Sri Lanka’s inflation accelerated to its highest level in more than two years in May 2026, underlining mounting pressure on households and businesses as fuel price hikes triggered a wider increase in living costs across the economy.

Official data released by the Department of Census and Statistics (DCS) showed that the Colombo Consumer Price Index (CCPI)-based headline inflation rose to 5.5 percent in May, up from 5.4 percent in April and marking the highest reading since February 2024.

The increase places inflation near the Central Bank of Sri Lanka’s (CBSL’s) upper target range much earlier than policymakers had anticipated, raising fresh concerns over the durability of the island nation’s fragile post-crisis economic recovery.

Economists say the latest inflation spike reflects the delayed effects of sharp fuel price increases implemented over the past two months following supply disruptions linked to escalating tensions in the Middle East. Global oil prices surged amid fears of supply constraints, forcing Sri Lanka to revise domestic fuel prices upward by nearly 40 percent.

The fuel shock has quickly spread across the broader economy.

Transport costs rose significantly in May, while increases were also recorded in housing, electricity, gas, and other utility-related expenses. Food prices continued their upward trend, with vegetables and seafood among the largest contributors to inflation.

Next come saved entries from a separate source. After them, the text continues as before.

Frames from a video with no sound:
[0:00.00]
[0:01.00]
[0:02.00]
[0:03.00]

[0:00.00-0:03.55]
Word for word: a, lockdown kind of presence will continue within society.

According to official statistics, the CCPI rose by 0.9 percent month-on-month in May, increasing the expenditure value of the standard consumer basket by Rs. 1,625.48.

“The month-on-month change was driven by an increase of 0.26 percent in food items and an increase of 0.62 percent in non-food items,” DCS said.

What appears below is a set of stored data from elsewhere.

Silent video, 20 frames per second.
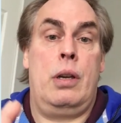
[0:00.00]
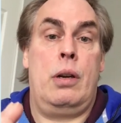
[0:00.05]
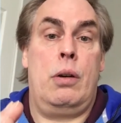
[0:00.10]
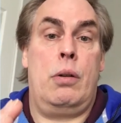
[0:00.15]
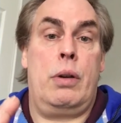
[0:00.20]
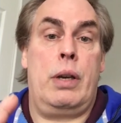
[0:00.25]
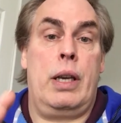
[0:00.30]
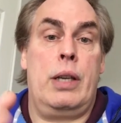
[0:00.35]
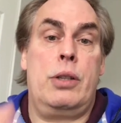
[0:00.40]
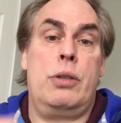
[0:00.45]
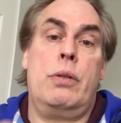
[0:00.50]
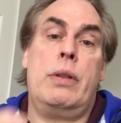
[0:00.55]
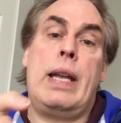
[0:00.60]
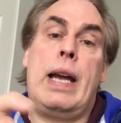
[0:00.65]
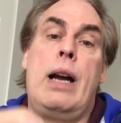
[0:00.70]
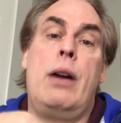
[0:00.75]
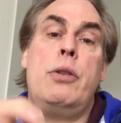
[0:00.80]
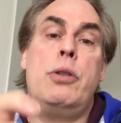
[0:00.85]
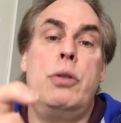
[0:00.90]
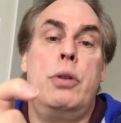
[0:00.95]
Okay, so
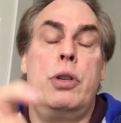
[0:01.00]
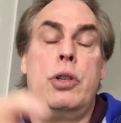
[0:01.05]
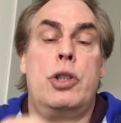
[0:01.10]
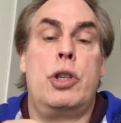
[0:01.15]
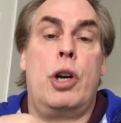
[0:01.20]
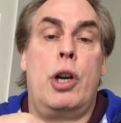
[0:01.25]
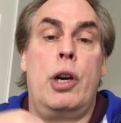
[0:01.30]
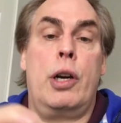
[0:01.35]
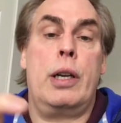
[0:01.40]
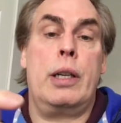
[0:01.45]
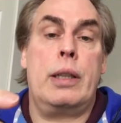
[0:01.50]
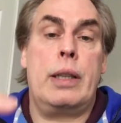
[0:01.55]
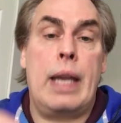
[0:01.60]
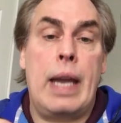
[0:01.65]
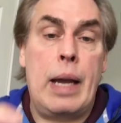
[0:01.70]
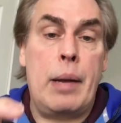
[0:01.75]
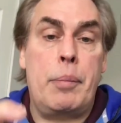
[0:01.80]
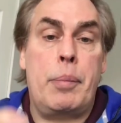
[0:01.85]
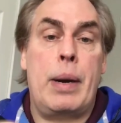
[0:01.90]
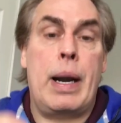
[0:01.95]
now you can target
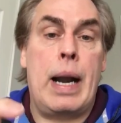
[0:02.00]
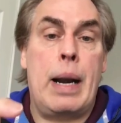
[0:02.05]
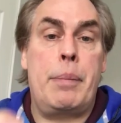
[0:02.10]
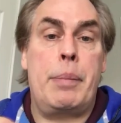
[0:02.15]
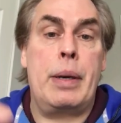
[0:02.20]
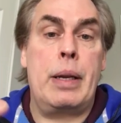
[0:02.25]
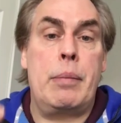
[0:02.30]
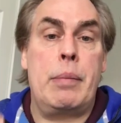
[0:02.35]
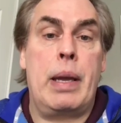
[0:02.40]
that property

The widely monitored CCPI index climbed to 203.4 points in May from 201.6 points in April, reflecting the broad-based nature of current price pressures.

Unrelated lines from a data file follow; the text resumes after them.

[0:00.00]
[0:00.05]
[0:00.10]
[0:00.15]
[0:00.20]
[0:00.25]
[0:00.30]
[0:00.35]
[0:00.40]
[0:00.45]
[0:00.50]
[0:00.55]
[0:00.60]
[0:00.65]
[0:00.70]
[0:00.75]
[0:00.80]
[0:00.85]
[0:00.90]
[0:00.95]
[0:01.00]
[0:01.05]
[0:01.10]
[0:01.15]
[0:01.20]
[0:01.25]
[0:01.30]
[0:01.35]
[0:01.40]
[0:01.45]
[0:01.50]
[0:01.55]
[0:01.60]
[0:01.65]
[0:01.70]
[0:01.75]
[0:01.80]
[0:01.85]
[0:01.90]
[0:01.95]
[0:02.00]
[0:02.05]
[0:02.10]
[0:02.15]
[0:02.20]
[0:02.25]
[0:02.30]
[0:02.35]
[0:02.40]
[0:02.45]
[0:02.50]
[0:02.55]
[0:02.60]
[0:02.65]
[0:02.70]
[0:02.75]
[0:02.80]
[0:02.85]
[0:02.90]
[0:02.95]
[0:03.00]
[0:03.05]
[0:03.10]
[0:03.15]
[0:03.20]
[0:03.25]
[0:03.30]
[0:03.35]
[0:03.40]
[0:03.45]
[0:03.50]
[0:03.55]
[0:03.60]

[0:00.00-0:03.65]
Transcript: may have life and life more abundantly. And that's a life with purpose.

The inflationary trend has complicated the task facing CBSL, which spent much of the past two years attempting to stabilise prices after the country’s unprecedented economic collapse in 2022.

Following the sovereign debt crisis and foreign exchange shortages that triggered hyperinflationary conditions during the peak of the crisis, Sri Lanka had managed to bring inflation down sharply through tight monetary policy, import controls, tax increases, and support from the International Monetary Fund (IMF).

By late 2025, inflation had largely stabilised within manageable levels, helping improve investor confidence and ease pressure on consumers battered by years of economic hardship.

However, the latest rise suggests external shocks remain capable of destabilising the recovery.

In response to growing inflationary risks, CBSL earlier this week raised its Overnight Policy Rate by 100 basis points, signaling a renewed shift toward tightening monetary policy to curb demand-driven inflation and prevent inflation expectations from becoming entrenched.

Analysts warn that while the current inflation increase is partly supply-driven due to fuel and transport costs, prolonged price pressures could weaken household purchasing power and slow consumption-led growth. Businesses are also expected to face rising operational costs in the coming months, particularly in transport-dependent sectors such as agriculture, logistics, and retail trade.

The government now faces a difficult balancing act between maintaining fiscal discipline under the IMF-backed reform programme and easing the burden on consumers already struggling with high taxes, utility tariffs, and elevated borrowing costs.

For ordinary Sri Lankans, however, the latest inflation figures are another reminder that despite signs of macroeconomic recovery, the cost-of-living crisis remains far from over.